Dr. Christopher Steacy, a physical therapist with Sport & Spine Rehab advises, “Pain must be your guide, it may sound obvious, but people should only do those activities that don’t cause them pain and keep them on a path towards reaching their fitness goals.  At the same time, the absence of pain isn’t true health. A sedentary person may have no pain, but are they healthy?”

“The focus is to get patient/athletes to be able to do what they want to do, in a pain free state, better than they did before, so that pain related issues don’t recur,” Dr. Steacy explained.  “Your plantar fasciitis is better, but let’s address core stability or running mechanics and improve your structure and potential physical imbalances so the overall problem doesn’t come back, and so you won’t get a flare up of plantar fascia again. ”

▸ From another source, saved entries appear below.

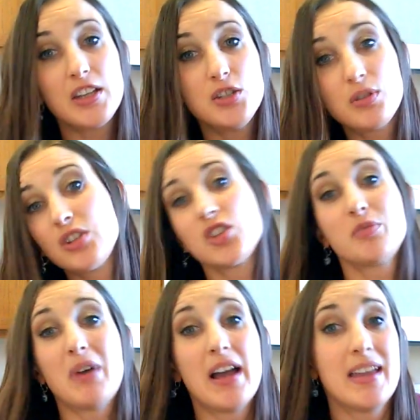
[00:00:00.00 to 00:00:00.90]
You can
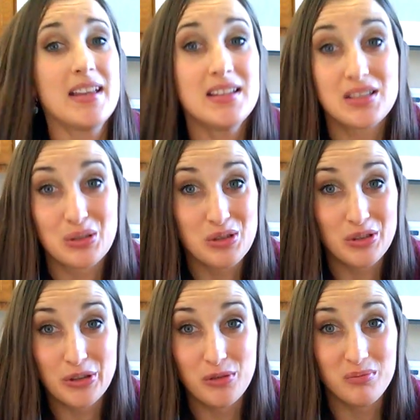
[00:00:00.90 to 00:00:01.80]
just buy any sorts
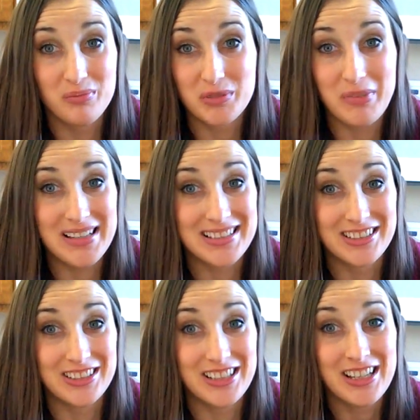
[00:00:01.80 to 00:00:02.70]
of legumes
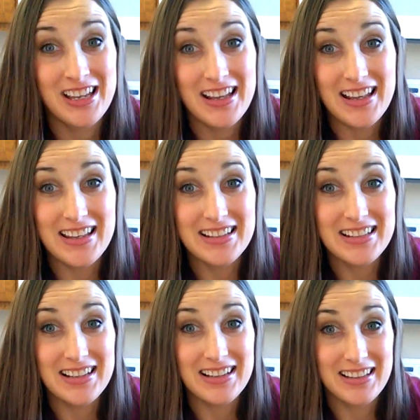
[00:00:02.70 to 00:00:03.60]
basically
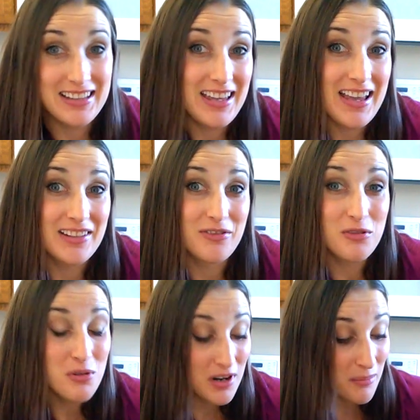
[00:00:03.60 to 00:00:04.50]
in a canned
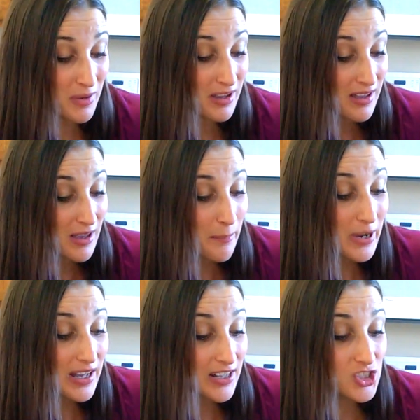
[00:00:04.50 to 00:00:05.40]
form.
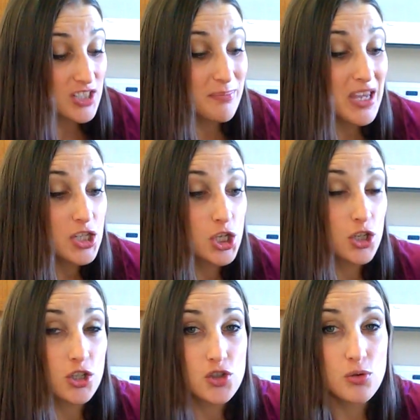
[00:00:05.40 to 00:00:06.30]
But just make
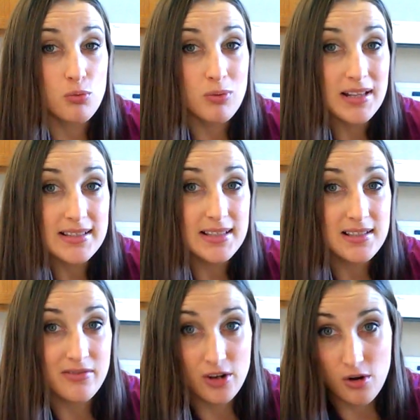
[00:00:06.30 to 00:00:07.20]
sure that you rinse
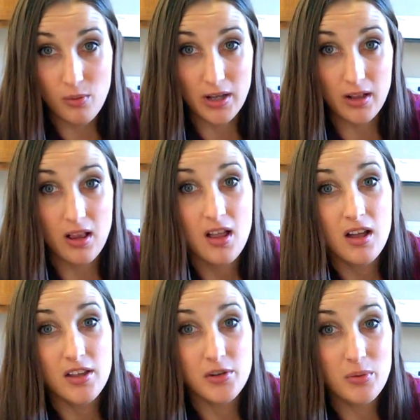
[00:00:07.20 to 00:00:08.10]
these very well,
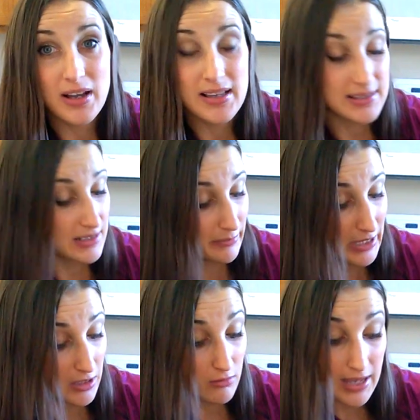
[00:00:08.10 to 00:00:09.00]
otherwise they'll
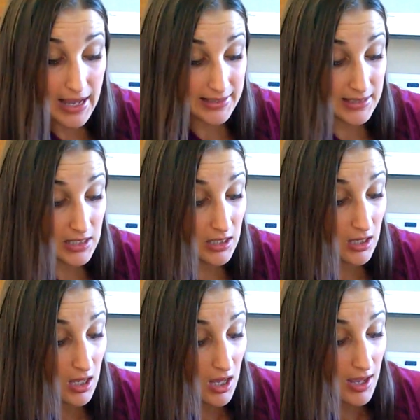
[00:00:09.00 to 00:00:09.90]
make you gassy.
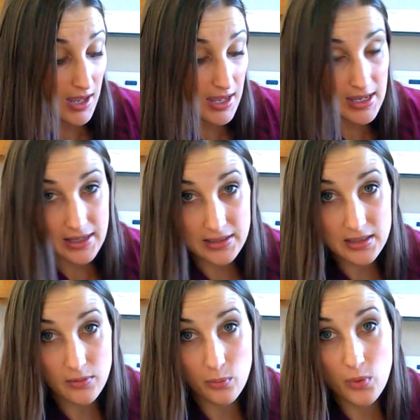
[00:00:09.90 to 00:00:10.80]

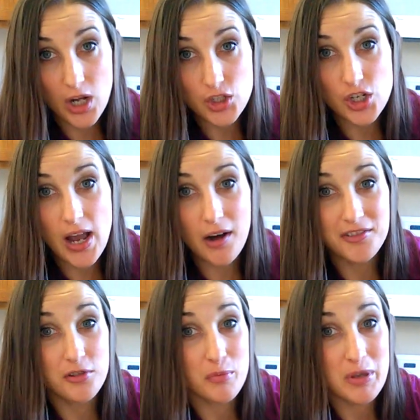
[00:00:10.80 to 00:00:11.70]
And watch
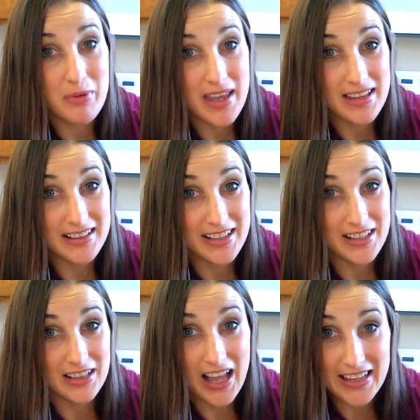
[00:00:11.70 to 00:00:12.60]
out for
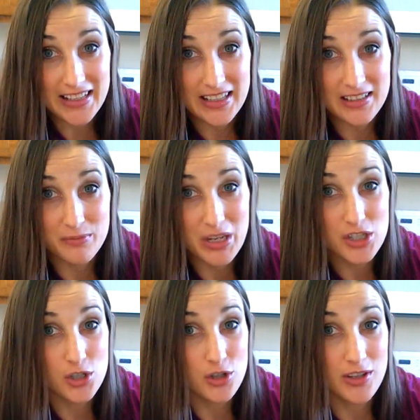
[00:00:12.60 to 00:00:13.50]
BPA lining. Make
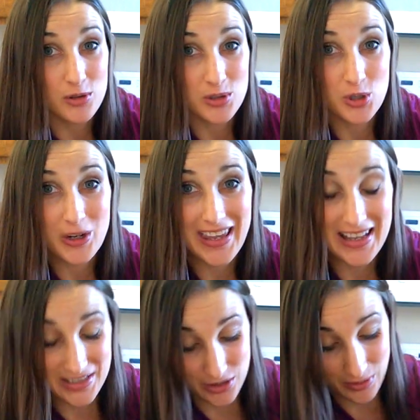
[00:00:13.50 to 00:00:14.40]
sure your
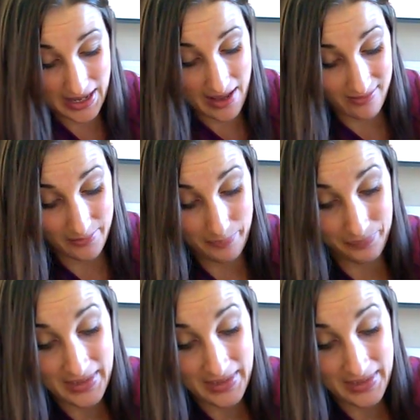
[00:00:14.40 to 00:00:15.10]
cans don't have them.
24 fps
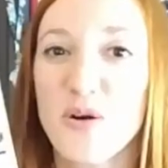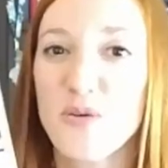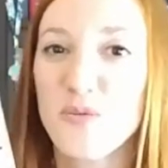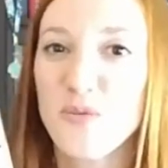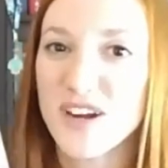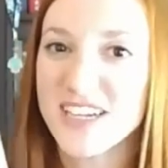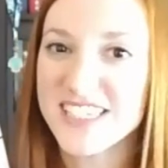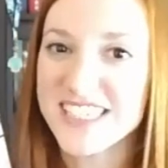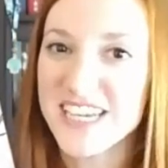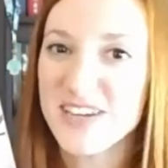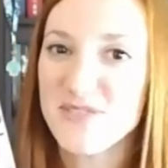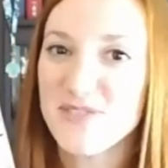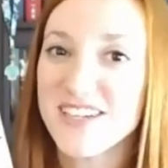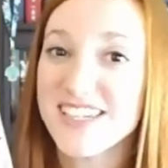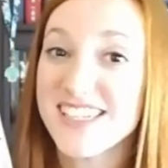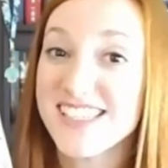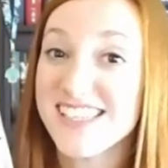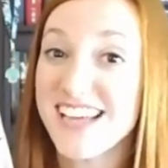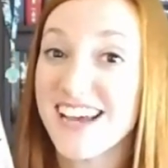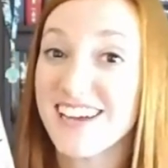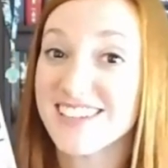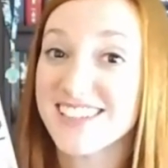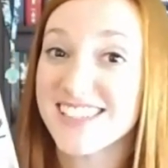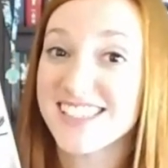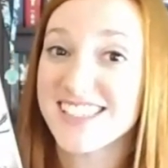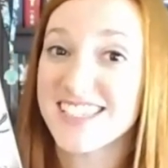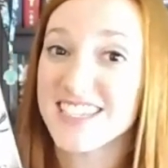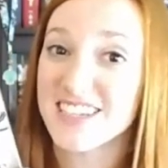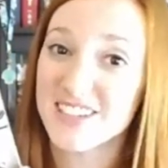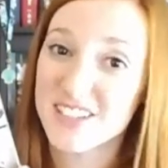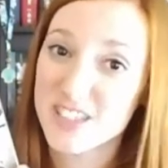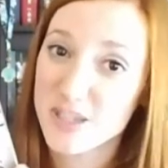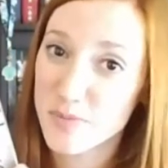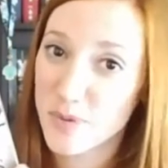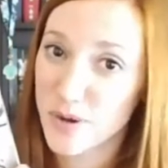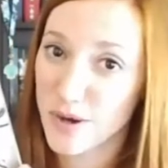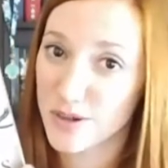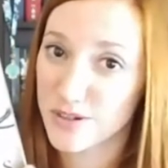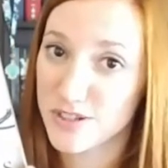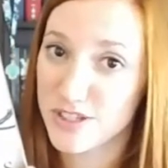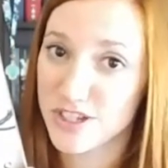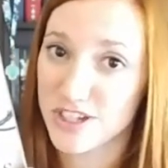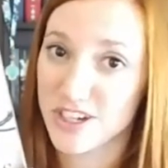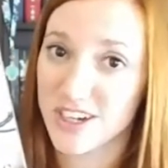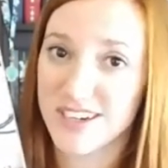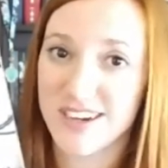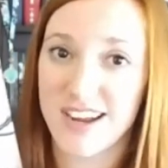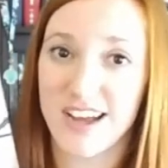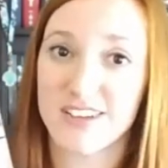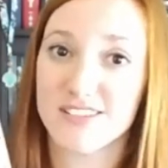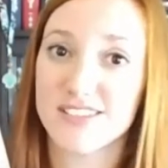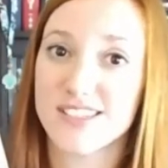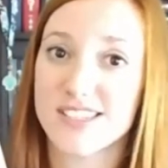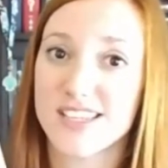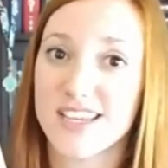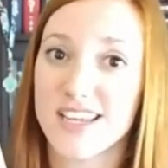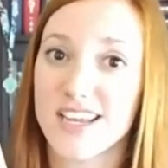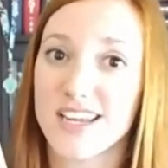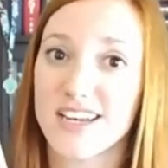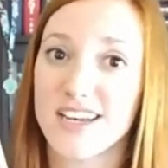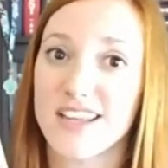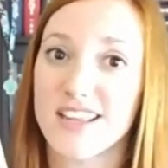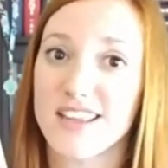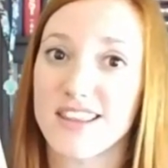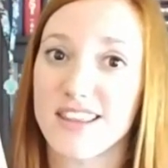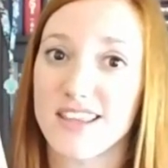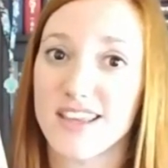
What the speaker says: One day when Sal steals a poster announcing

One of the primary tools that Dr. Steacy uses in his practice is Functional Movement Screening (FMS).  FMS is a program that systematically uses movement patterns to diagnose muscular or structural imbalances and uses corrective exercises to fix those problems.

The first consideration for any active person is to determine “What problems can I train through and which can I ignore?” Dr. Steacy says this is often a very tough determination for many people to figure out for themselves. The first questions people need to ask themselves are: ‘Is there a history of a specific pain? What is the intensity of the pain and what activities set it off?” The sooner that you respond to any pain that is not resolving itself the better off you will be.

He notes that for pain lasting more than 8 days it will take 1.5 times the duration of the time injured to properly heal.  If there is pain when doing the activity, the issue of that pain must be addressed. If there is pain after the activity, you have to figure out if it is only that activity that’s causing the pain and what the activities are that are setting off the pain your body is experiencing.

Where FMS comes into play is after the rehabilitation process is complete and before a person resumes their training program.  From physical therapy the pain may be removed but the body’s functional pattern may not be correct.  If a person used to get pain when they did a squat, now the pain is gone, but the knee caves in when they squat that movement pattern needs to be fixed so that the pain or injury won’t happen again.  The same considerations apply to a non-athlete who has pain when they sit. Those issues need to be fixed so that that person can function.

For the recovering athlete returning to their training, the objective is to set adjusted goals with gradually increasing intensity.

From his experience recovering from injury and as a trainer to many successful athletes, here are Atlas Fitness owner, and trainer, Tim Bruffy’s key takeaways about injury prevention and recovery.

Before an injury:

- The best way to prevent or rehabilitate an injury is to not to allow yourself to be injured in the first place.

- Learn about your body. Work with coaches and trainers to identify structural or postural imbalance, form deficiencies in your movement and do corrective exercise to address these elements in your body’s performance.

- Eat properly, drink plenty of water, and get adequate sleep.

- Be in touch with your body. Learn the difference between muscle fatigue and the onset of potential injury.
After an injury:

- Work with healthcare professional, don’t “wing it” for your recovery all by yourself.

- Follow the instructions of your care provider.

- Be consistent in your follow-up with your recovery plan.

- Create and follow incremental goal setting techniques.

- Don’t rush back to your activities too quickly and risk re-injury.

- Continue to exercise with exercises that are allowable as part of your recovery.

- Most importantly, remember! There will be setbacks as you work through your recovery process. Don’t get too stressed about this. Know that over time you will get stronger, your condition will improve.